Professor Buddha Basnyat
Contact information
Podcast interview
High altitude illness
High altitude illness can be prevented by a simple rule: don't go too high, too fast. Drugs can also be used, and Dr Basnyat showed that a much lower dose of Diamox, a commonly used drug, is as effective. His research also focusses on the effect of high altitude on pilgrims, an older, poorer and more vulnerable population.
Buddha Basnyat
Associate Professor
OUCRU Nepal
Oxford University Clinical Research Unit-Nepal (OUCRU-NP) is hosted by Patan Hospital and the Patan Academy of Health Sciences in Kathmandu Nepal and works in close collaboration with the Nepal Health Research Council at the Nepalese Ministry of Health and Population.
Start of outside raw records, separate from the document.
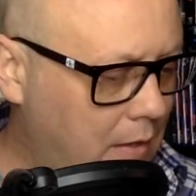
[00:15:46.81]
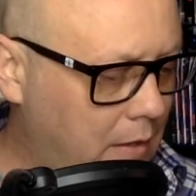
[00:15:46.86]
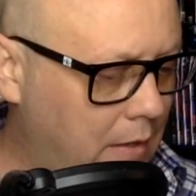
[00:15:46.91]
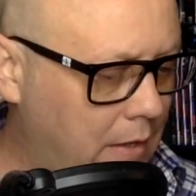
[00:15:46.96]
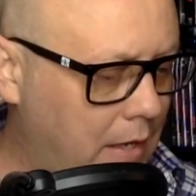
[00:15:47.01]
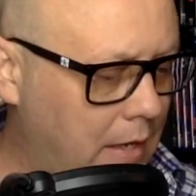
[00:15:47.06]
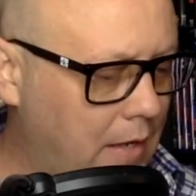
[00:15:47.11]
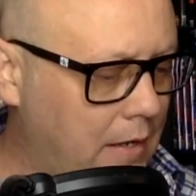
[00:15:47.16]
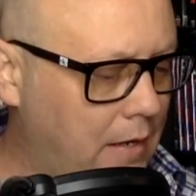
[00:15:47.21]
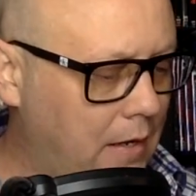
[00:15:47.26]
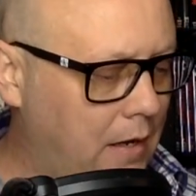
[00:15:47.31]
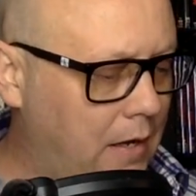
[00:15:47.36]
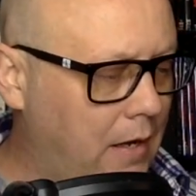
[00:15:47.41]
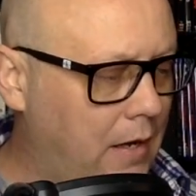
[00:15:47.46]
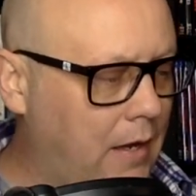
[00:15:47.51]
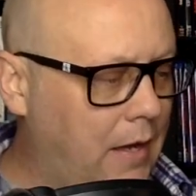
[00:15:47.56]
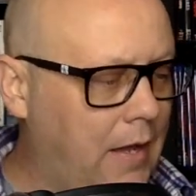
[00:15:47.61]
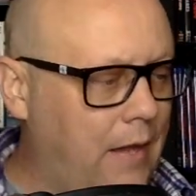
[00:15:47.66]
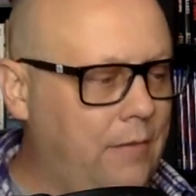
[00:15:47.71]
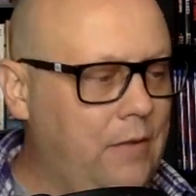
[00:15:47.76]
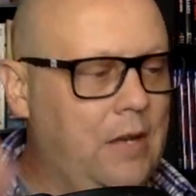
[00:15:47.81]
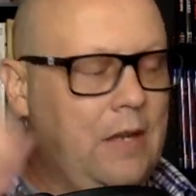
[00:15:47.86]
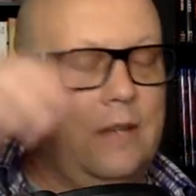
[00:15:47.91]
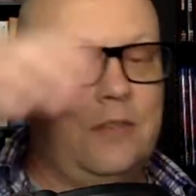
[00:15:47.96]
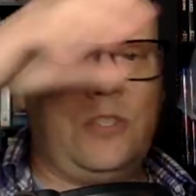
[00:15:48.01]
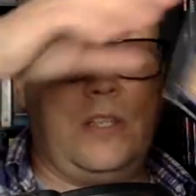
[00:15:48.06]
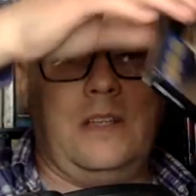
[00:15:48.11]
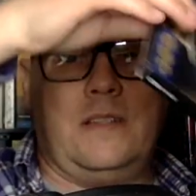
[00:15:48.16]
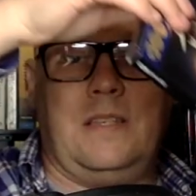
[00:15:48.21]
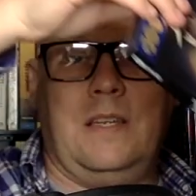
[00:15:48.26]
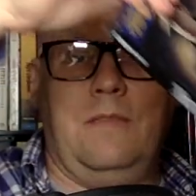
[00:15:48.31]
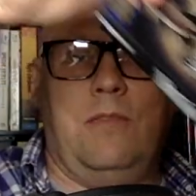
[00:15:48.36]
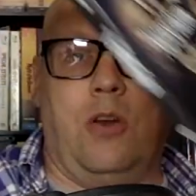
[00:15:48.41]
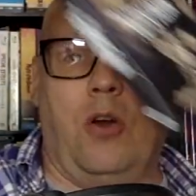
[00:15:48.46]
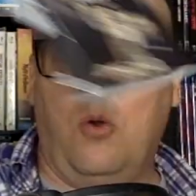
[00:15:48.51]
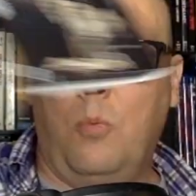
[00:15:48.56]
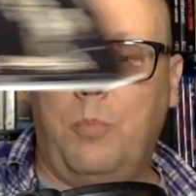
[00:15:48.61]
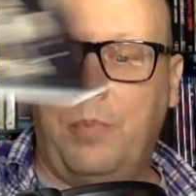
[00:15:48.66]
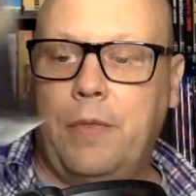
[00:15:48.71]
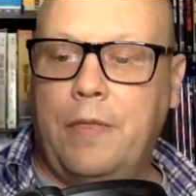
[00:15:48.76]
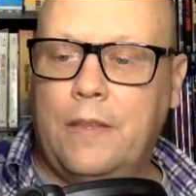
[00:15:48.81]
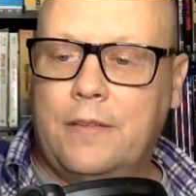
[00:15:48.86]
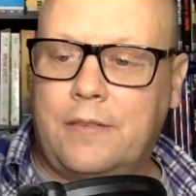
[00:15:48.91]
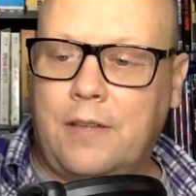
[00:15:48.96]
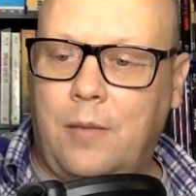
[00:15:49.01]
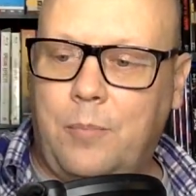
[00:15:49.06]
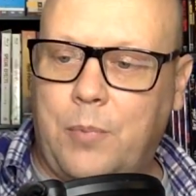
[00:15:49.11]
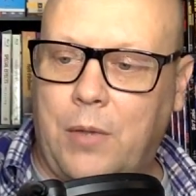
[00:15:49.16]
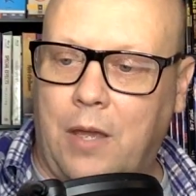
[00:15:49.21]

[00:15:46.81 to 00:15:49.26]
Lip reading: Then I haven't had a chance to even open this up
Our mission within the Patan Hospital, the Patan Academy of Health Sciences and OUCRU-NP is to build a strong critical mass of young Nepalese clinician scientists who can help build Nepal's scientific and clinical future.
OUCRU-NP was initiated in the summer of 2003 following a visit to Nepal by Jeremy Farrar (who headed OUCRU-Vietnam at that time) after an exchange of letters with Buddha Basnyat (Consultant, Patan Hospital) in the New England Journal of Medicine, subsequent to a review article by Professor Farrar and colleagues on enteric fever.
In this period of about 17 years, this Unit at Patan Hospital has published many ground-breaking randomized controlled trials (RCTs) on the treatment of enteric fever in prestigious journals like the Lancet Infectious Diseases. Recently in December 2019 in the New England Journal of Medicine, the Unit together with collaborators published the results of a very effective ( 81%) RCT regarding a new typhoid conjugate vaccine carried out near Patan Hospital. This Unit has also clearly documented other causes of undifferentiated febrile illness besides enteric fever. Recent research from our Unit showed that typhus commonly mimics typhoid and that, importantly, the treatment is different. The spin-offs of these RCTs have included the study of the epidemiology of enteric fever and crucially research in antimicrobial resistance, an understated problem in South Asia. We have also been involved in public engagement throughout the country with the Health Ministry and the Epidemiology and Disease Control Division of the Government of Nepal so that our research findings are not just confined to academia.
Finally in October 2019, Basnyat and his team were awarded a very competitive, valuable Joint Global Health Trial ( JGHT) grant from the UK’s Medical Research Council to carry out a treatment trial of two drugs ( cefixime plus azithromycin) vs one ( azithromycin) in enteric fever across Nepal, India, Pakistan and Bangladesh. The trial is to begin in early 2021. Banyat's research also deals with high altitude medicine.
Basnyat's main mission is to encourage young health care professionals in Nepal and beyond to become enthusiastically engaged in carrying out sound clinical trials in the region, writing these up and translating the findings, where applicable, to policy.